● WHAT THIS TASK INVOLVES: Take the listing below and write it out again exactly, skipping any picture that it holds.
_____
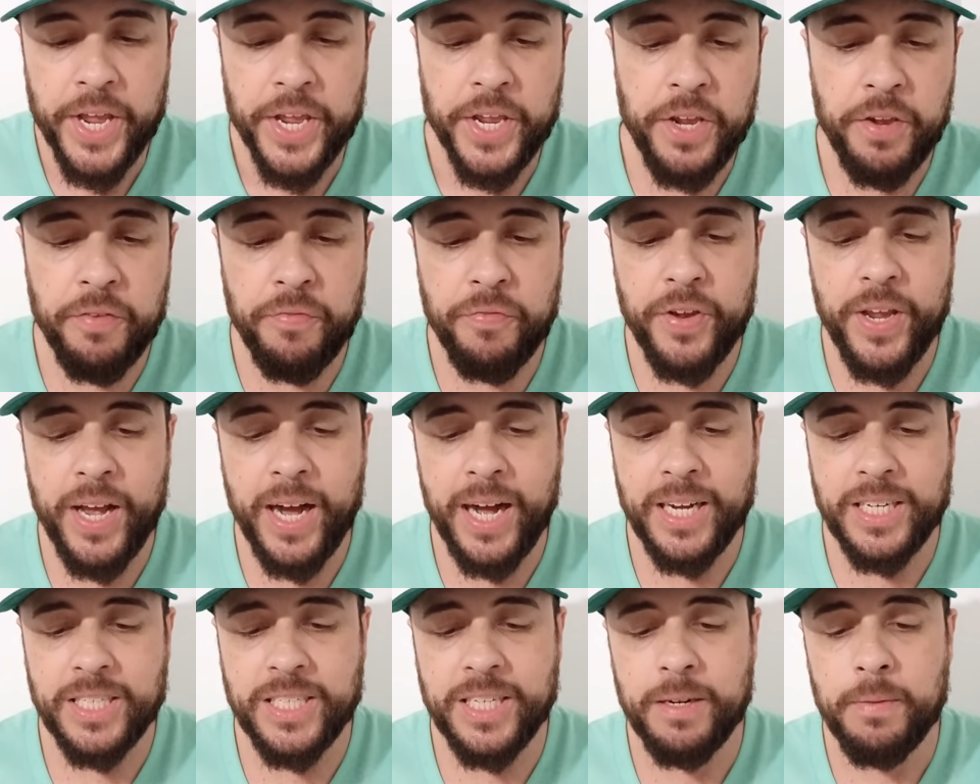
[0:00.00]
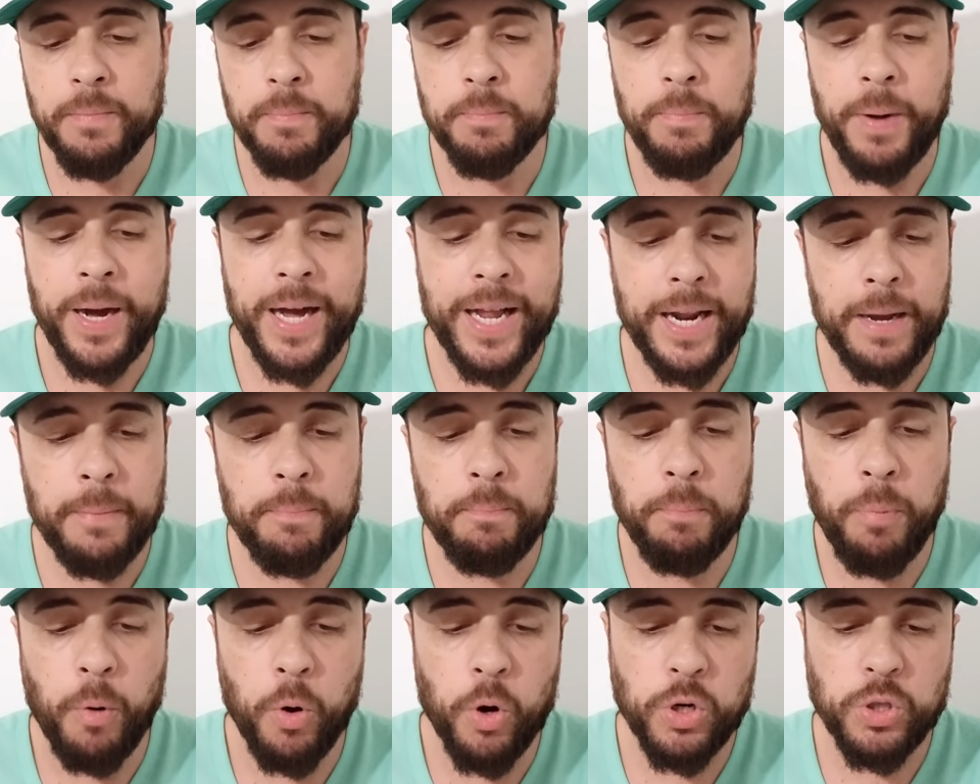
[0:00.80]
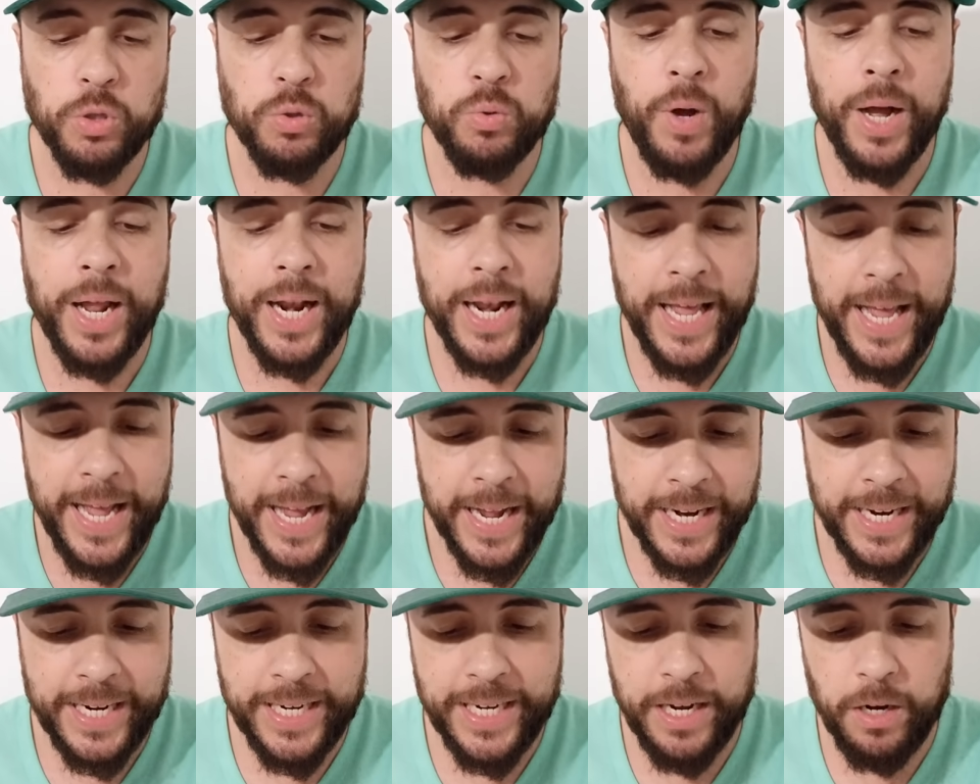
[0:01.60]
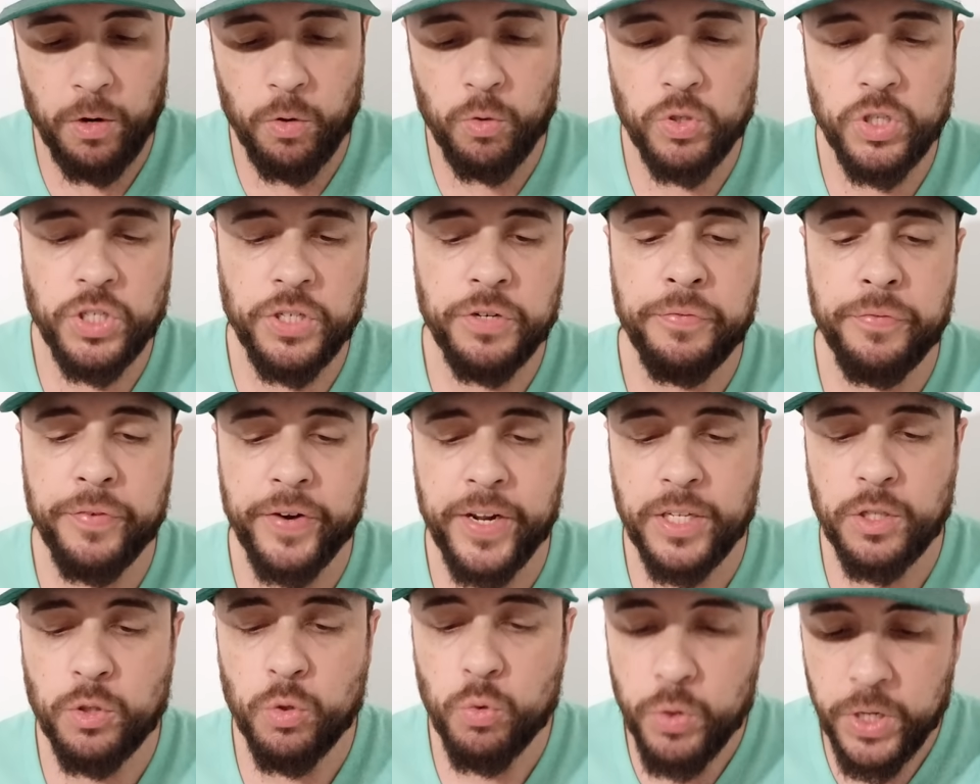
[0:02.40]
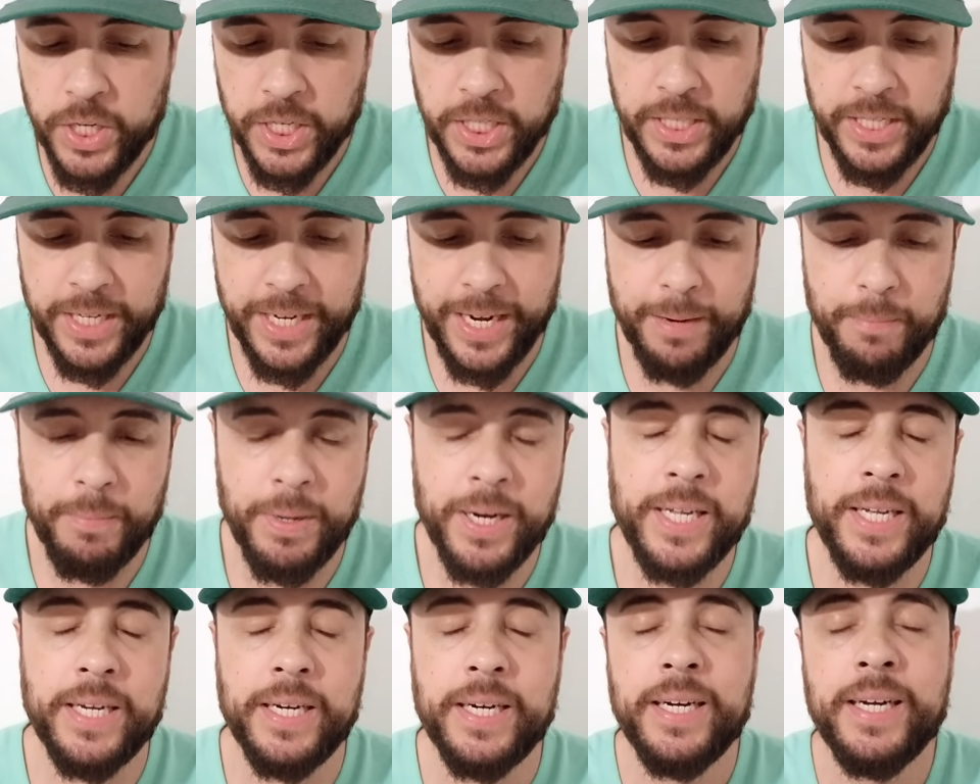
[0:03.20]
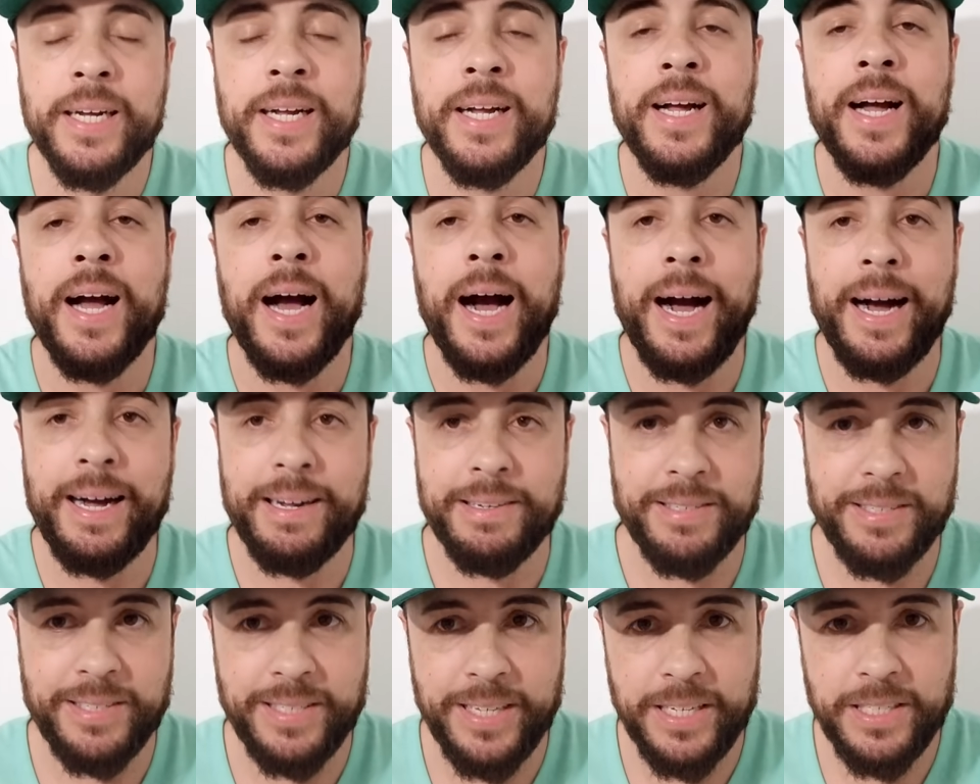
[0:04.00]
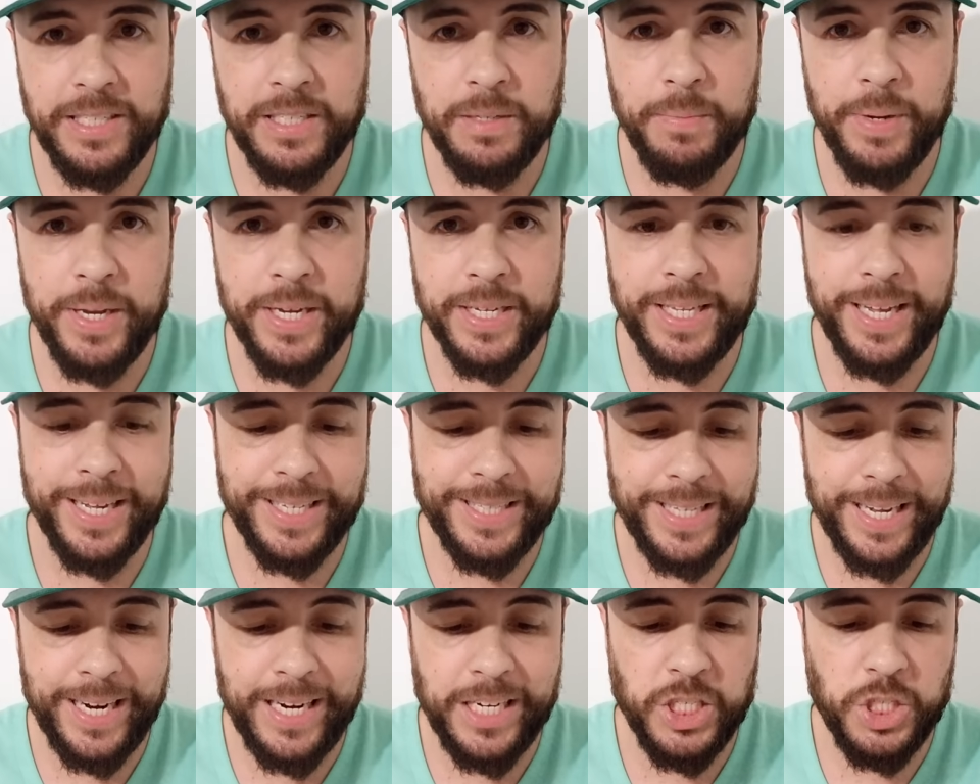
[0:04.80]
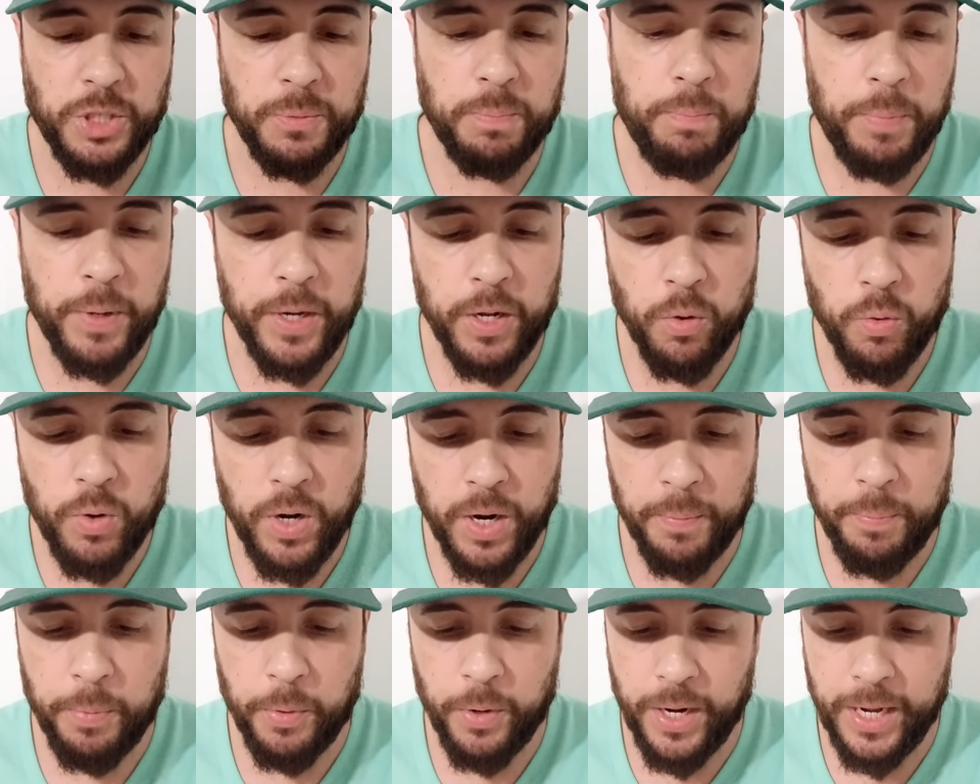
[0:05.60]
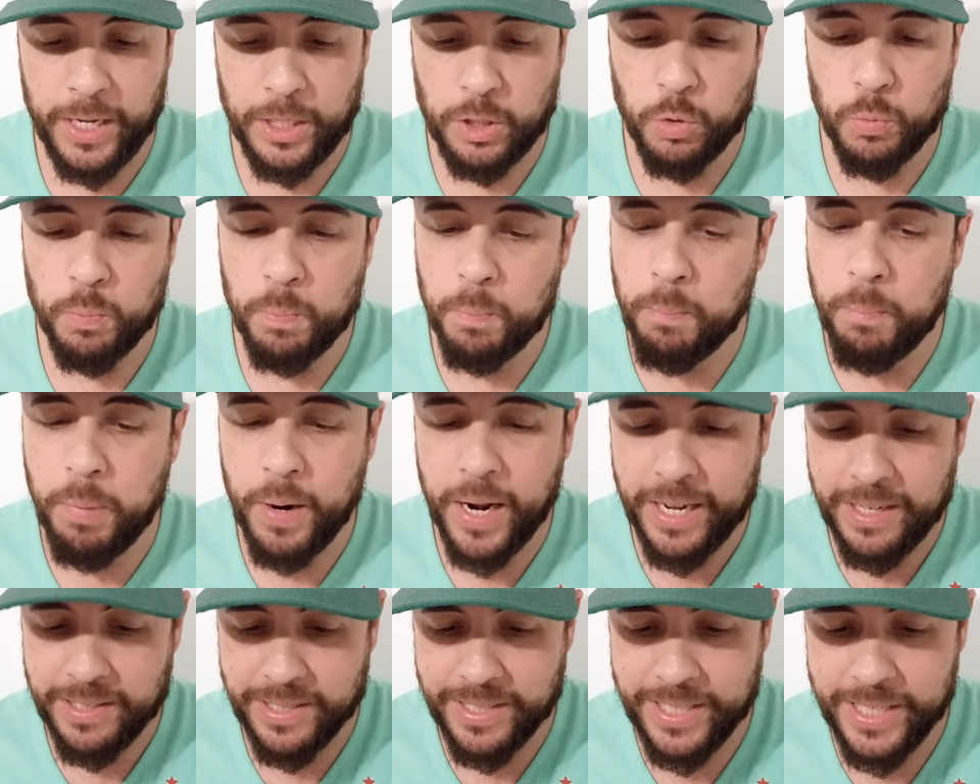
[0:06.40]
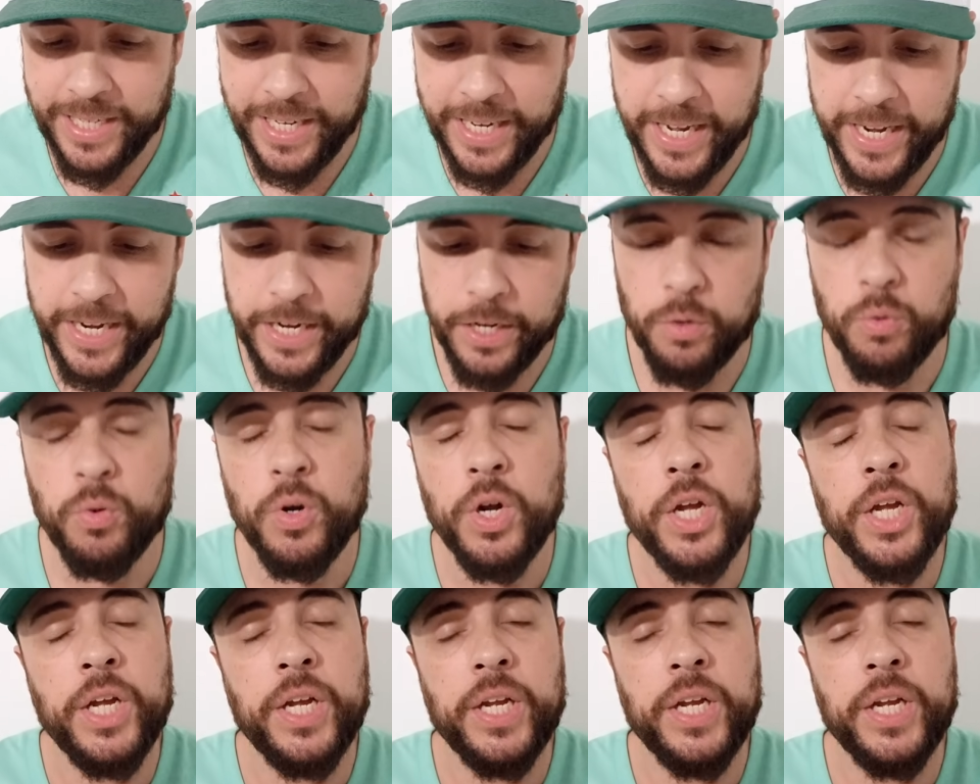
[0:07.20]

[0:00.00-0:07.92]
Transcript: e viaja para Porto Alegre, onde enfrenta o Inter amanhã às seis e meia da tarde pelo Campeonato Brasileiro.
_____
● EXERCISE RESULT:
[0:00.00]
[0:00.80]
[0:01.60]
[0:02.40]
[0:03.20]
[0:04.00]
[0:04.80]
[0:05.60]
[0:06.40]
[0:07.20]

[0:00.00-0:07.92]
Transcript: e viaja para Porto Alegre, onde enfrenta o Inter amanhã às seis e meia da tarde pelo Campeonato Brasileiro.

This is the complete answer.